> **Instructions to follow**: Return, word for word, only the lines of the data below that lie between the line with "[0:01.00-0:02.00]" and the line with "[0:00.00-0:13.25]", those two lines included.

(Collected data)
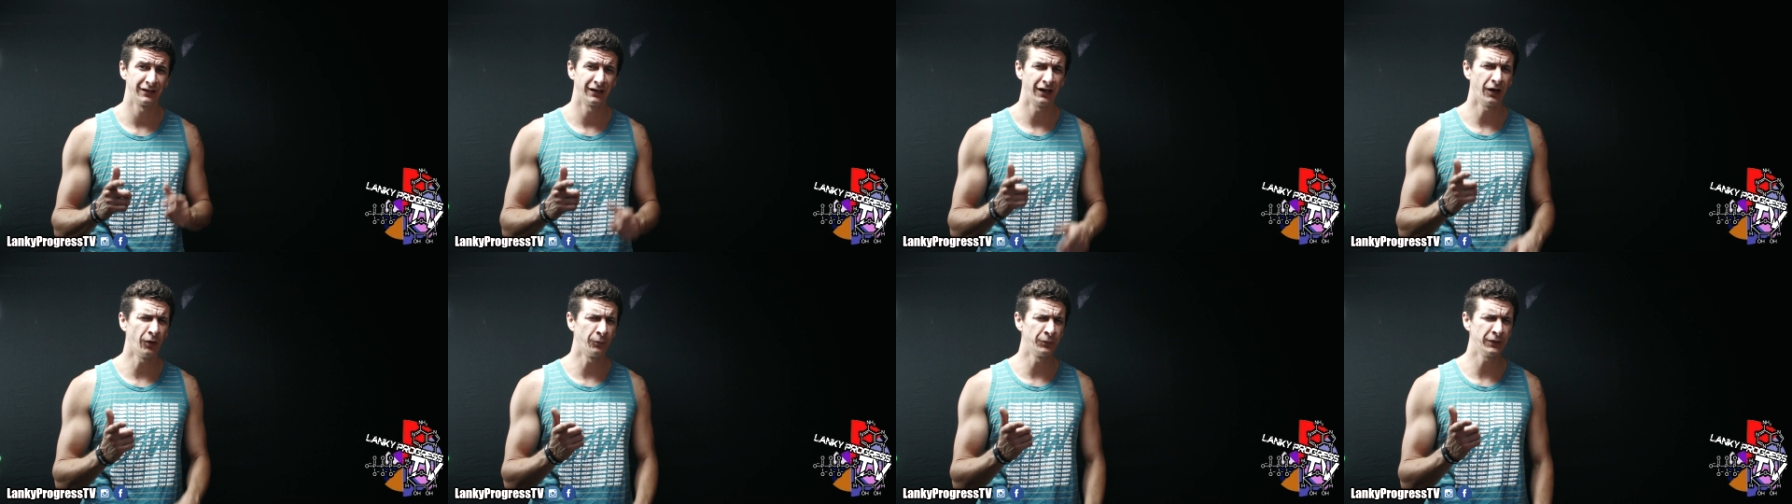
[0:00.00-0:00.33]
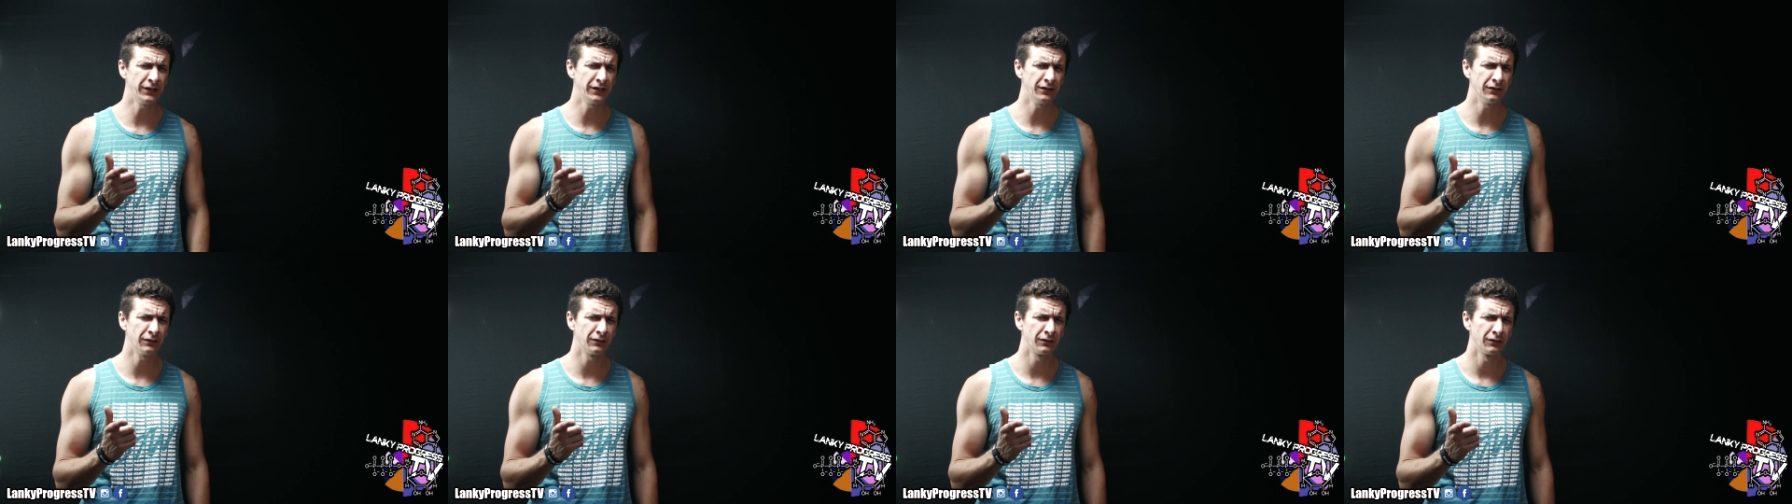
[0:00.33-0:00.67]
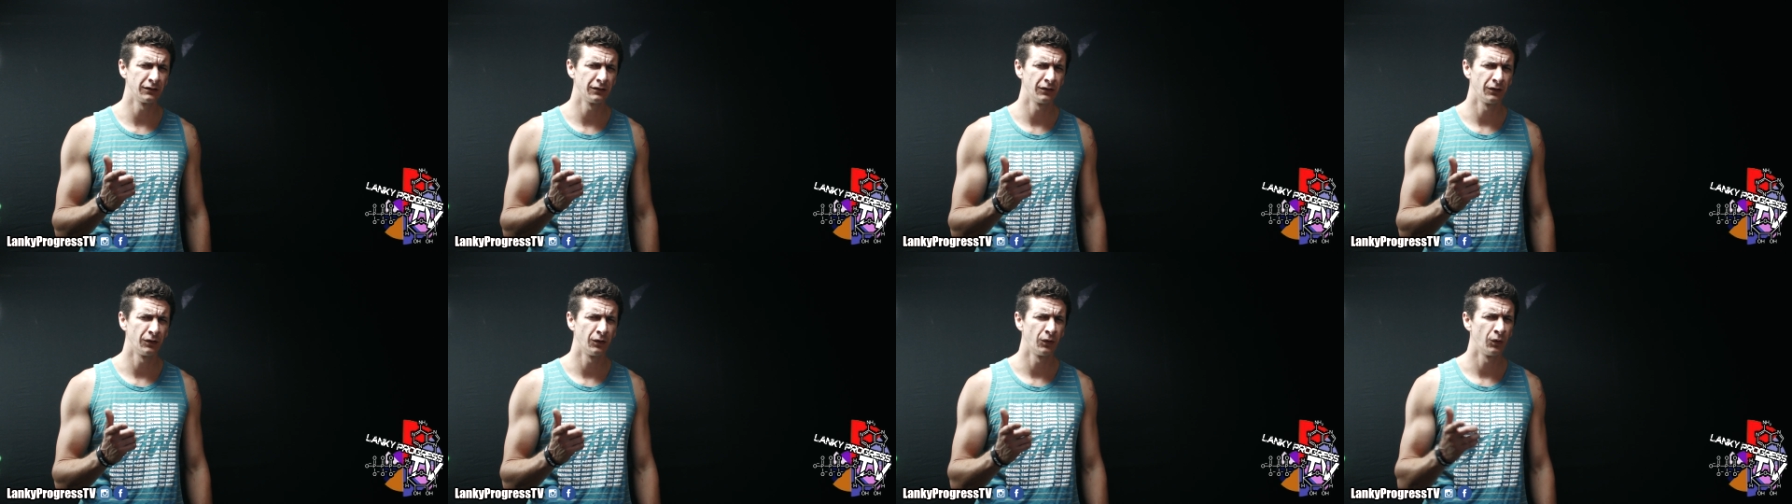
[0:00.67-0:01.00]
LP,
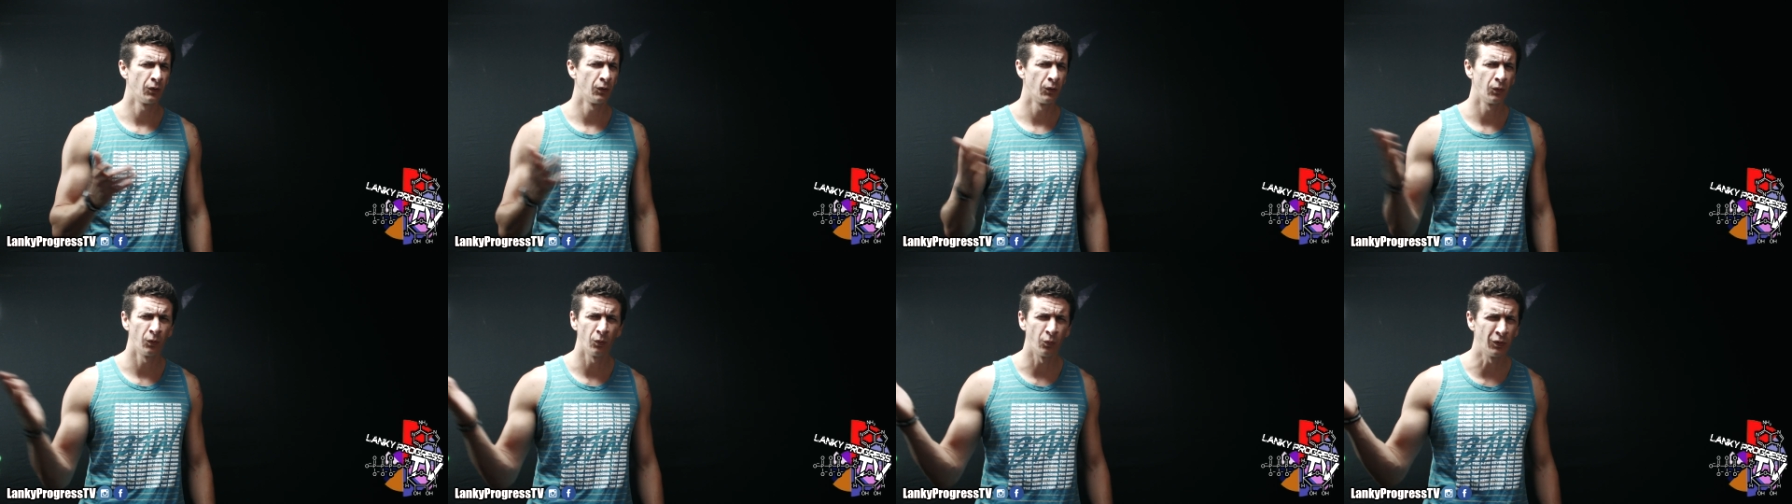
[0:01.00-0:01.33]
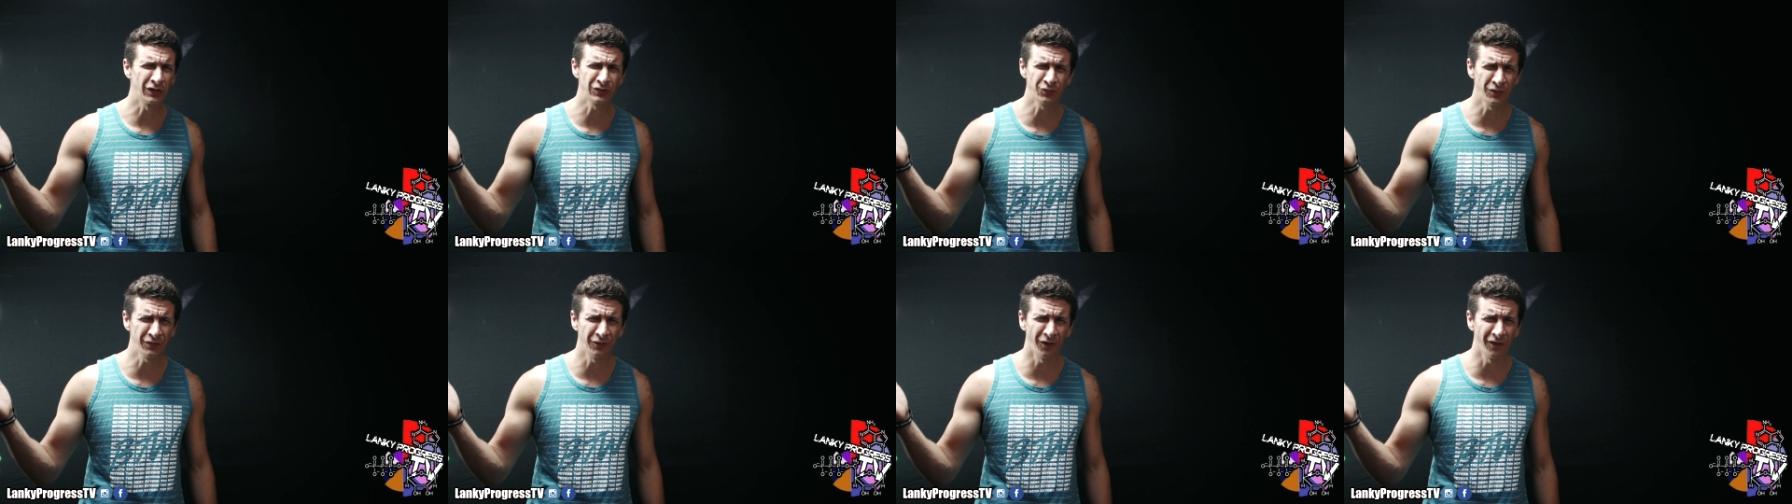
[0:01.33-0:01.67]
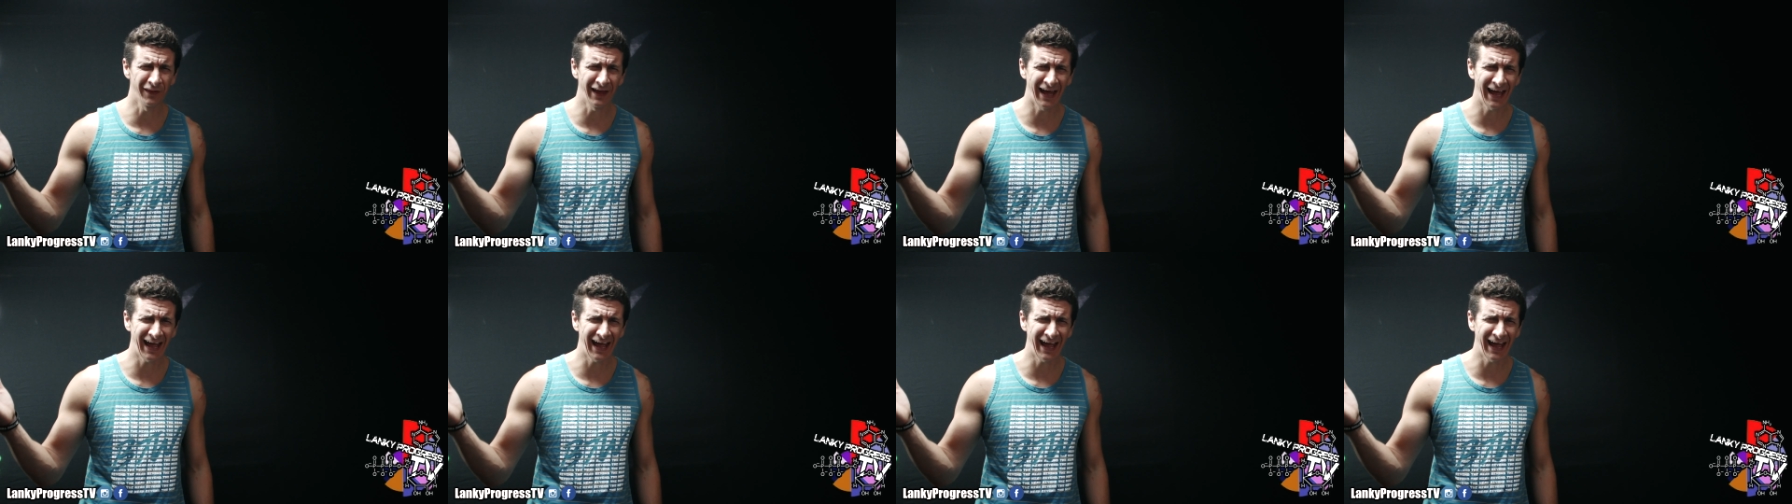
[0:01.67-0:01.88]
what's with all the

* * *

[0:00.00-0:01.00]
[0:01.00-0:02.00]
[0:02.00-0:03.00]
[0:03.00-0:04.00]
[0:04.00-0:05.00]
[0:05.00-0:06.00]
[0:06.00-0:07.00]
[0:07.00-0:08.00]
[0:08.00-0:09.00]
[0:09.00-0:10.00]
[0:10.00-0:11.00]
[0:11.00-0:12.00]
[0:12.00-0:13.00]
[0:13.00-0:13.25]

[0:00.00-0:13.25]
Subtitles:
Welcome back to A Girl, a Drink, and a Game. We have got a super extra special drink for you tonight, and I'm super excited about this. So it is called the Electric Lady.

> **Result**:
[0:01.00-0:02.00]
[0:02.00-0:03.00]
[0:03.00-0:04.00]
[0:04.00-0:05.00]
[0:05.00-0:06.00]
[0:06.00-0:07.00]
[0:07.00-0:08.00]
[0:08.00-0:09.00]
[0:09.00-0:10.00]
[0:10.00-0:11.00]
[0:11.00-0:12.00]
[0:12.00-0:13.00]
[0:13.00-0:13.25]

[0:00.00-0:13.25]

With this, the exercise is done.